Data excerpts
--- --- ---

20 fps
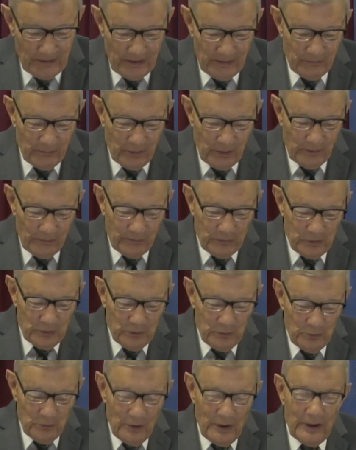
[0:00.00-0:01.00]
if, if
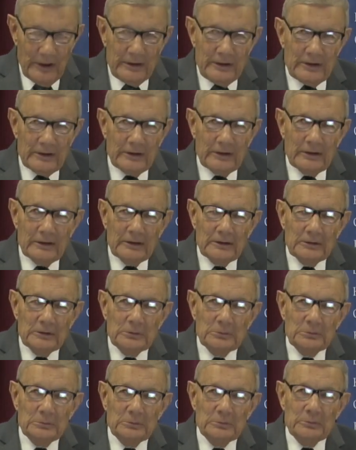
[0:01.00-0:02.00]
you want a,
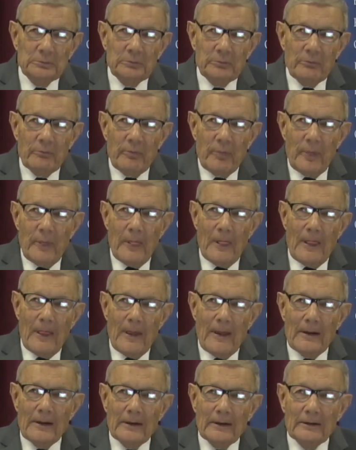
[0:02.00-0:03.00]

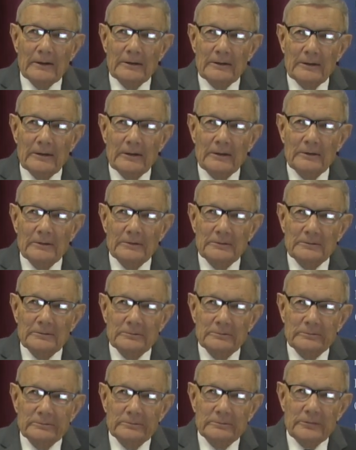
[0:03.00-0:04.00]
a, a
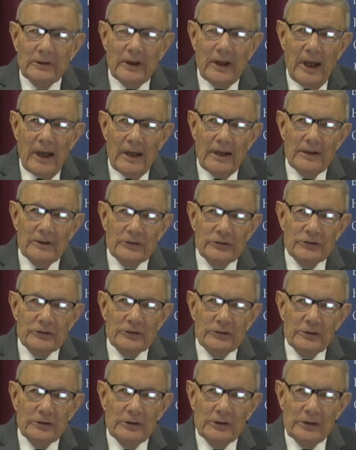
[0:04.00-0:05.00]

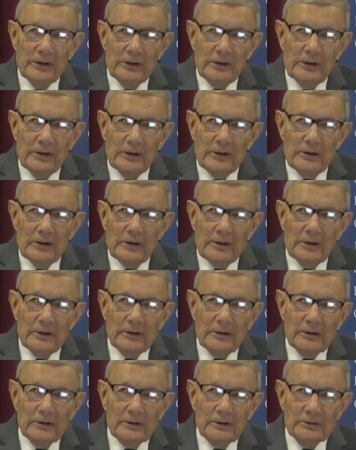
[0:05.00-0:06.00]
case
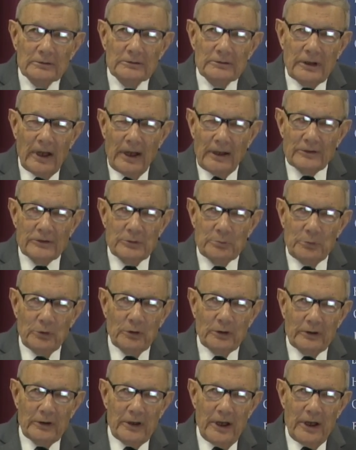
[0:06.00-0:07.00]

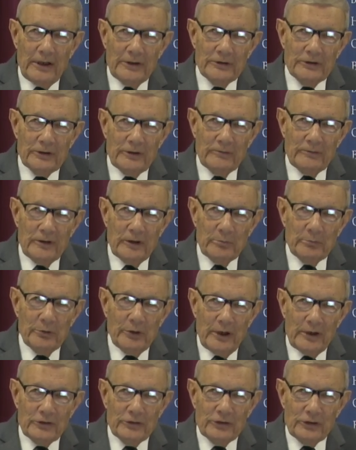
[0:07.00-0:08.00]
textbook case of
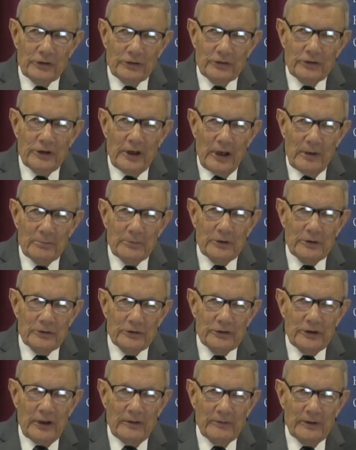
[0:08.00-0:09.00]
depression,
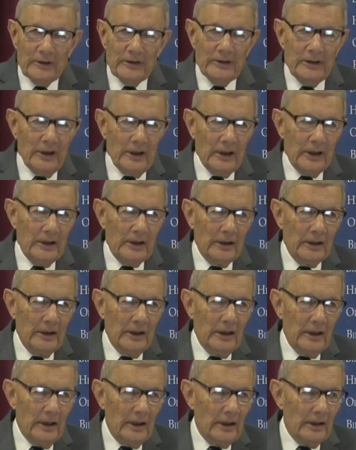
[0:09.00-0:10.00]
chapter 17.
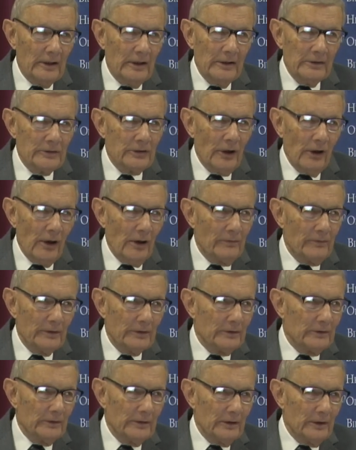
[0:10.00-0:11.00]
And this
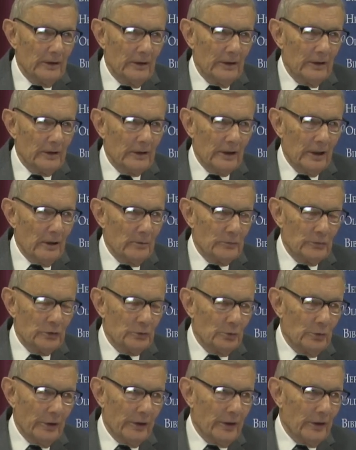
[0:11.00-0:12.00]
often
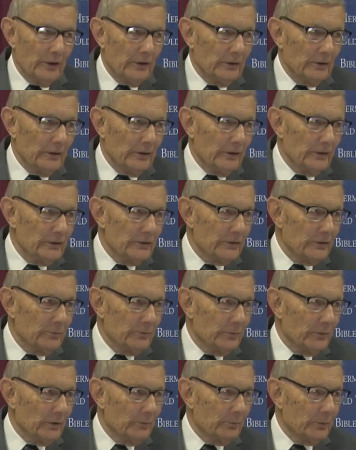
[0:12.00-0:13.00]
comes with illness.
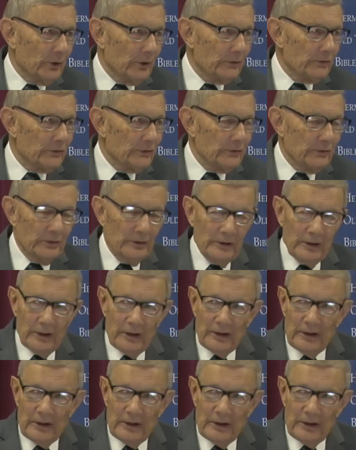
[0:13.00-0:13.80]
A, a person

--- --- ---

- **ACTION ITEM**
Restate each entry word for word; pictures stay out of the copy.

- **REPLY**
20 fps
[0:00.00-0:01.00]
if, if
[0:01.00-0:02.00]
you want a,
[0:02.00-0:03.00]

[0:03.00-0:04.00]
a, a
[0:04.00-0:05.00]

[0:05.00-0:06.00]
case
[0:06.00-0:07.00]

[0:07.00-0:08.00]
textbook case of
[0:08.00-0:09.00]
depression,
[0:09.00-0:10.00]
chapter 17.
[0:10.00-0:11.00]
And this
[0:11.00-0:12.00]
often
[0:12.00-0:13.00]
comes with illness.
[0:13.00-0:13.80]
A, a person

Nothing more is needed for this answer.